Avro Producer considers "avro.java.string" as part of the schema comparations
See original GitHub issueFound ArtifactNotFoundException
testing a Avro producer integrated with Apicurio registry with the following versions:
- Quarkus 1.13.6.Final
- Apicurio Registry 2.0.1.Final
- Avro 1.10.2
Given the following Avro schema definition registered into the Apicurio Registry:
{
"type": "record",
"name": "AggregateMetric",
"namespace": "com.redhat.banking.eda.model.events",
"doc": "Aggregated Metric with important information.",
"fields": [
{
"name": "name",
"type": {
"type": "string",
"avro.java.string": "String"
},
"doc": "Metric Name."
}
]
}
A producer application downloads it using the apicurio-registry-maven-plugin
and generates the Java classes with the avro-maven-plugin
with the following definition:
<plugin>
<groupId>org.apache.avro</groupId>
<artifactId>avro-maven-plugin</artifactId>
<version>${avro.version}</version>
<executions>
<execution>
<phase>generate-sources</phase>
<goals>
<goal>schema</goal>
</goals>
<configuration>
<sourceDirectory>${project.basedir}/src/main/resources/schemas</sourceDirectory>
<includes>
<include>**/*.avsc</include>
</includes>
<outputDirectory>${project.build.directory}/generated-sources/schemas</outputDirectory>
<stringType>String</stringType>
</configuration>
</execution>
</executions>
</plugin>
When the producer tries to publish a new record in Kafka using the next configuration in the application.properties
file:
# Aggregate metrics Generator
%dev.mp.messaging.outgoing.generated-aggregate-metrics.connector=smallrye-kafka
%dev.mp.messaging.outgoing.generated-aggregate-metrics.topic=eda.events.aggregate-metrics
%dev.mp.messaging.outgoing.generated-aggregate-metrics.acks=all
%dev.mp.messaging.outgoing.generated-aggregate-metrics.key.serializer=org.apache.kafka.common.serialization.IntegerSerializer
%dev.mp.messaging.outgoing.generated-aggregate-metrics.value.serializer=io.apicurio.registry.serde.avro.AvroKafkaSerializer
%dev.mp.messaging.outgoing.generated-aggregate-metrics.apicurio.registry.headers.enabled=true
%dev.mp.messaging.outgoing.generated-aggregate-metrics.apicurio.registry.auto-register=false
%dev.mp.messaging.outgoing.generated-aggregate-metrics.apicurio.registry.avro.encoding=JSON
I got the next exception:
2021-06-17 15:19:47,213 ERROR [io.sma.rea.mes.kafka] (vert.x-eventloop-thread-22) SRMSG18206: Unable to write to Kafka from channel generated-aggregate-metrics (topic: eda.events.aggregate-metrics): io.apicurio.registry.rest.client.exception.ArtifactNotFoundException: No artifact with ID 'AggregateMetric' in group 'com.redhat.banking.eda.model.events' was found.
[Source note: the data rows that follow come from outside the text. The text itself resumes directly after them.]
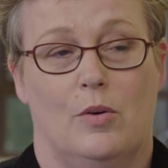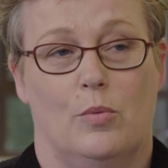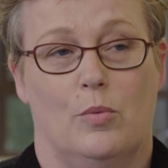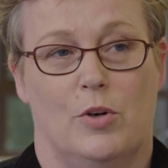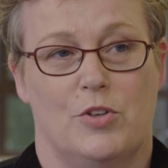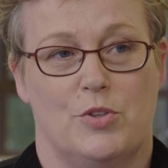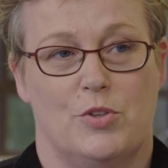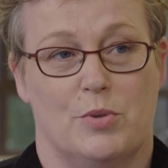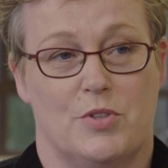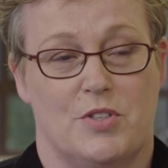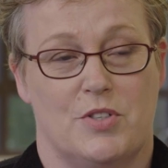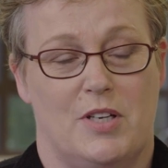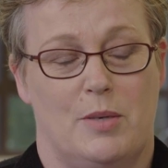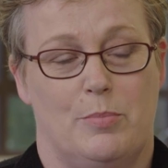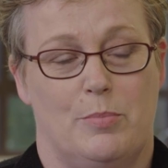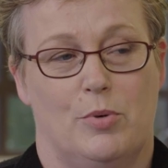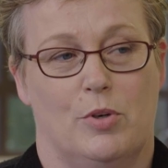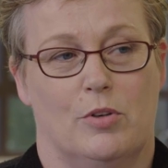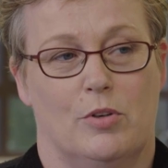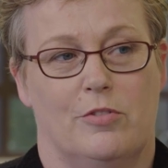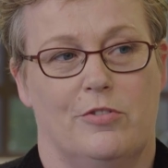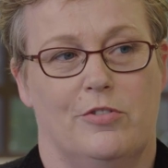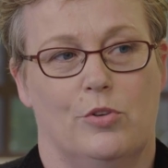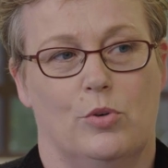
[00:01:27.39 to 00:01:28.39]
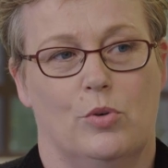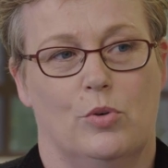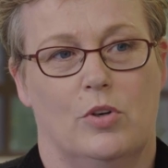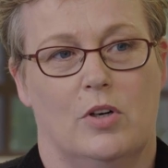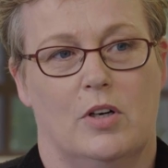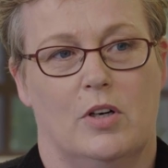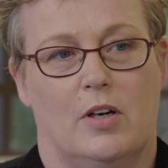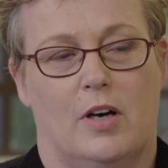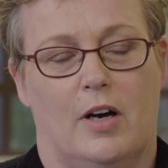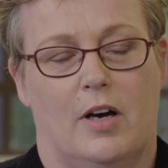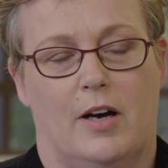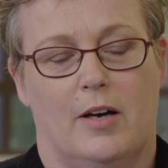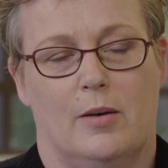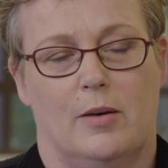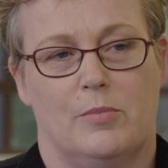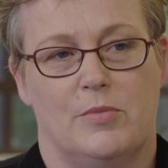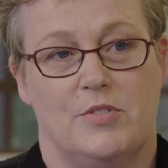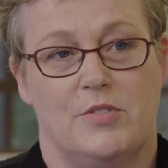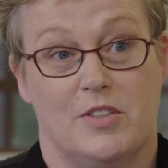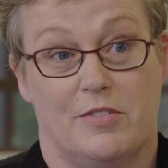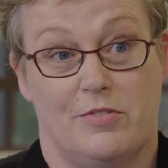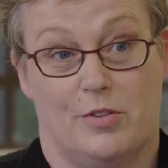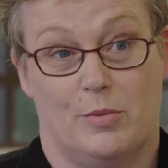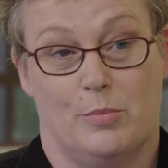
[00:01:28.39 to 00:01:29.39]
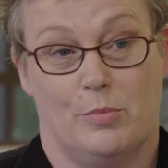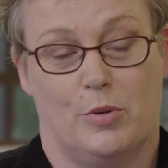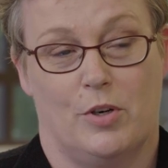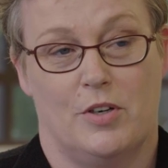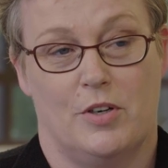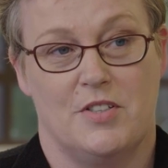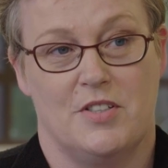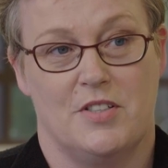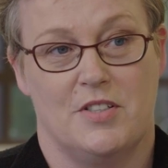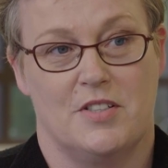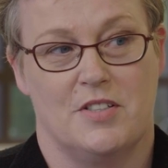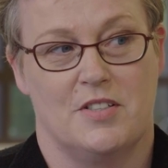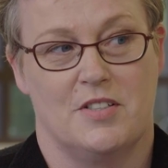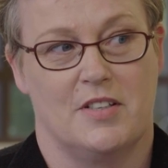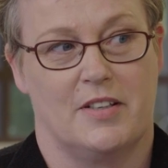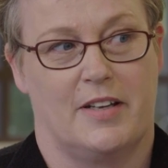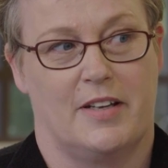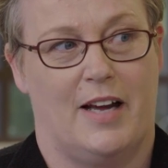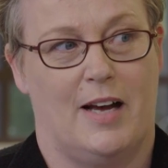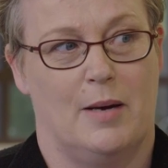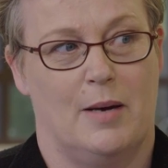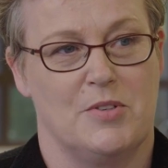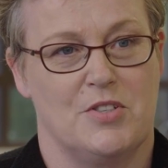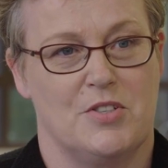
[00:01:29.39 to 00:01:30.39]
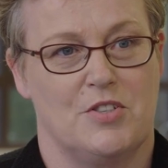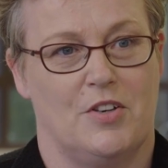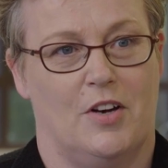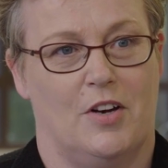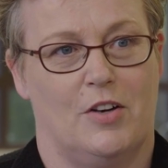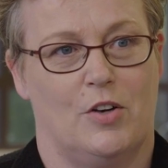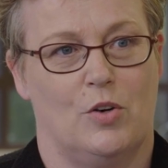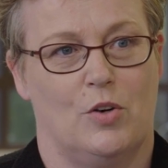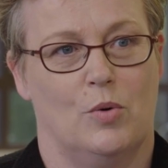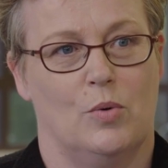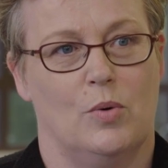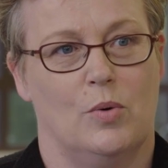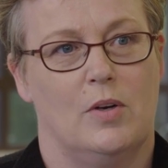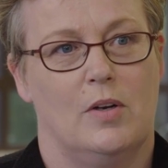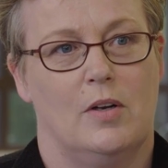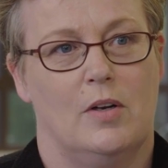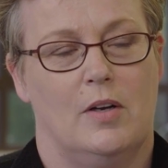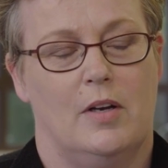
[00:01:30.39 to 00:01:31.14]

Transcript: which was he put four um, different processes of the carbon cycle,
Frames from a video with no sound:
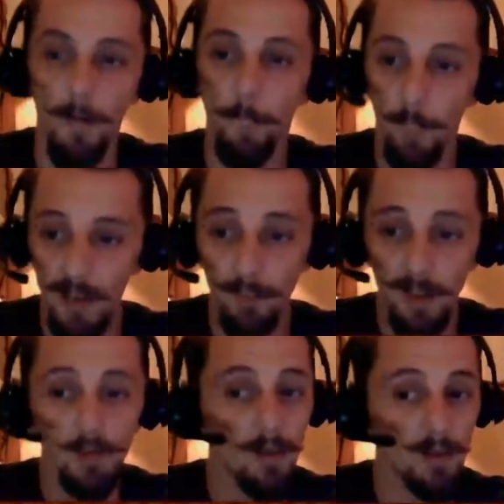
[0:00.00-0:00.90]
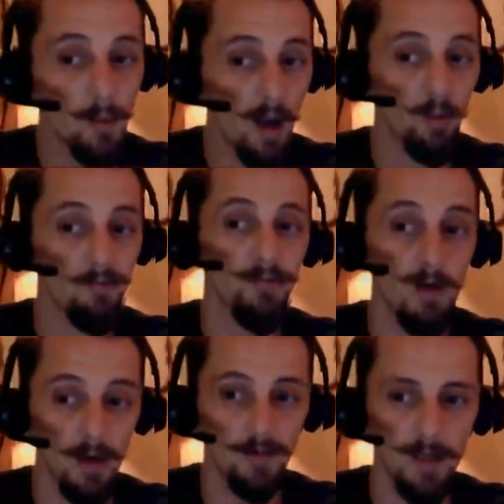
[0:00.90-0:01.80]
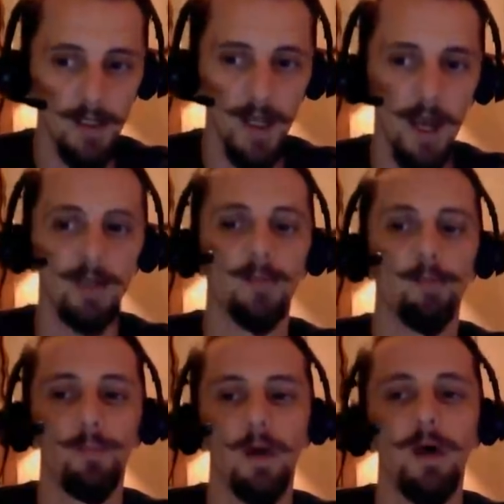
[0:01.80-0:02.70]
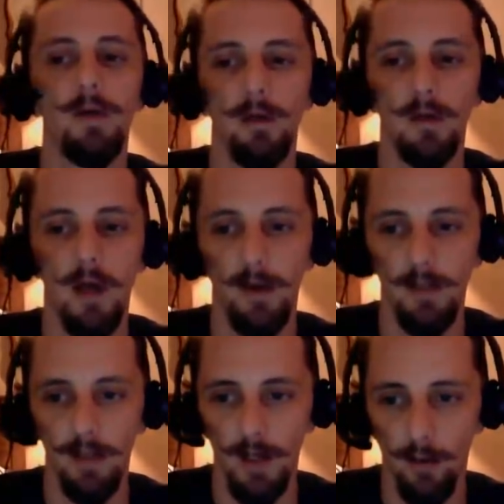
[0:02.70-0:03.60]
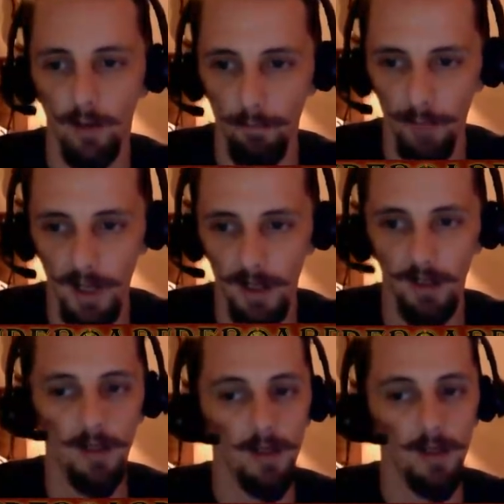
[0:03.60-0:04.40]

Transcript: Might be the most powerful of the decks, but not in our meta.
However if the producer is configured with:
%dev.mp.messaging.outgoing.generated-aggregate-metrics.apicurio.registry.auto-register=true
Then the application works successfully, but in the Service Registry I have two versions of the same artifact. The second version, registered automatically by the producer, the schema has the following structure:
{
"type": "record",
"name": "AggregateMetric",
"namespace": "com.redhat.banking.eda.model.events",
"doc": "Aggregated Metric with important information.",
"fields": [
{
"name": "name",
"type": {
"type": "string",
"avro.java.string": "String"
},
"doc": "Metric Name."
},
]
}
So as the Java classes created include the new avro.java.string
type in the schema definition, Apicurio identifies as a different one.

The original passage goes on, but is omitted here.